(Stored items)
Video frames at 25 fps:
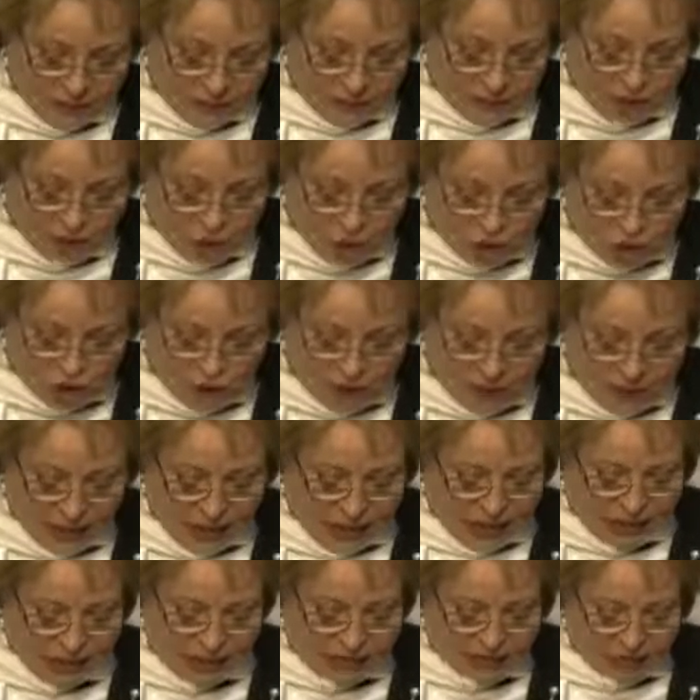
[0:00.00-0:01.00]
можно
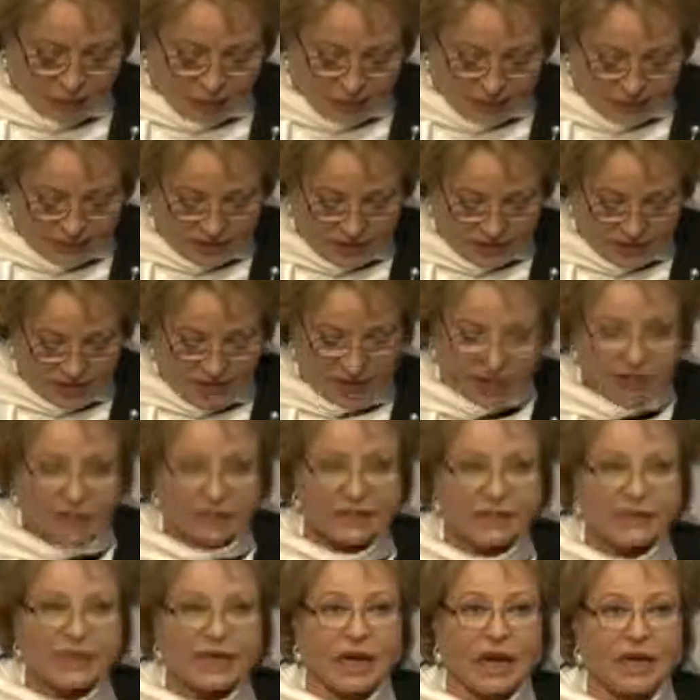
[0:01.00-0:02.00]
освободить
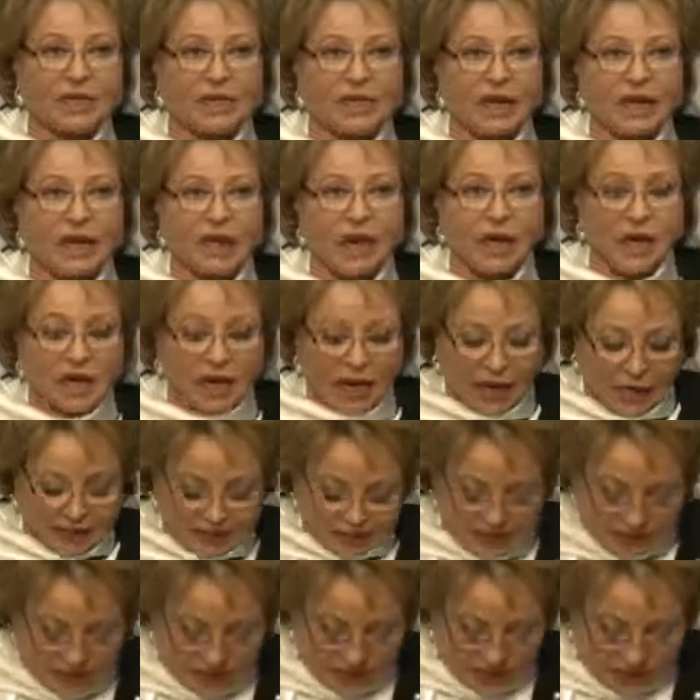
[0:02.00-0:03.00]
эти страны
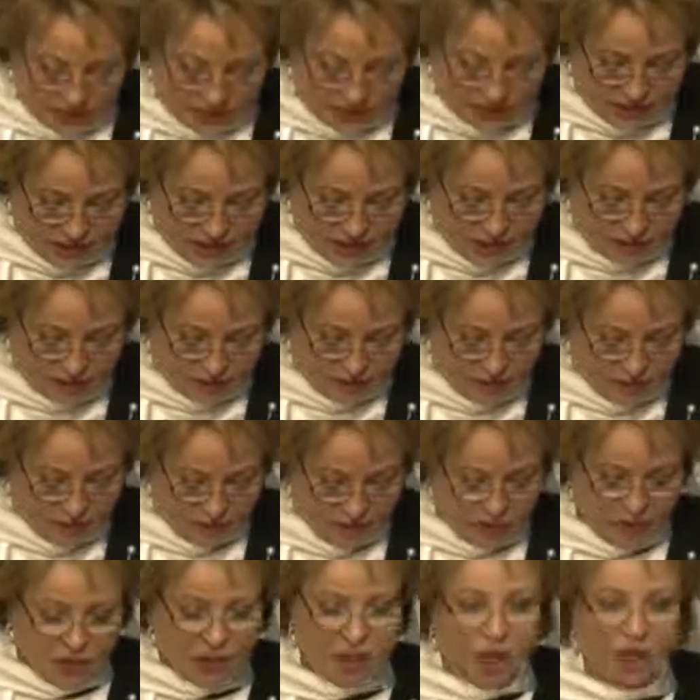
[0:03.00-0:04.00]
от террористов
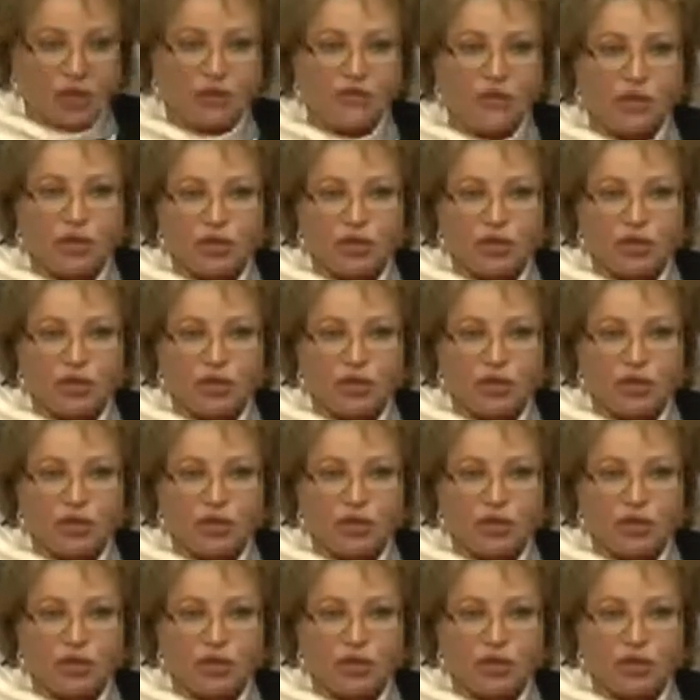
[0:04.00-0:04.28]
и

What this task involves: Each word of the data should be repeated exactly, and the pictures left out.

Answer below:
Video frames at 25 fps:
[0:00.00-0:01.00]
можно
[0:01.00-0:02.00]
освободить
[0:02.00-0:03.00]
эти страны
[0:03.00-0:04.00]
от террористов
[0:04.00-0:04.28]
и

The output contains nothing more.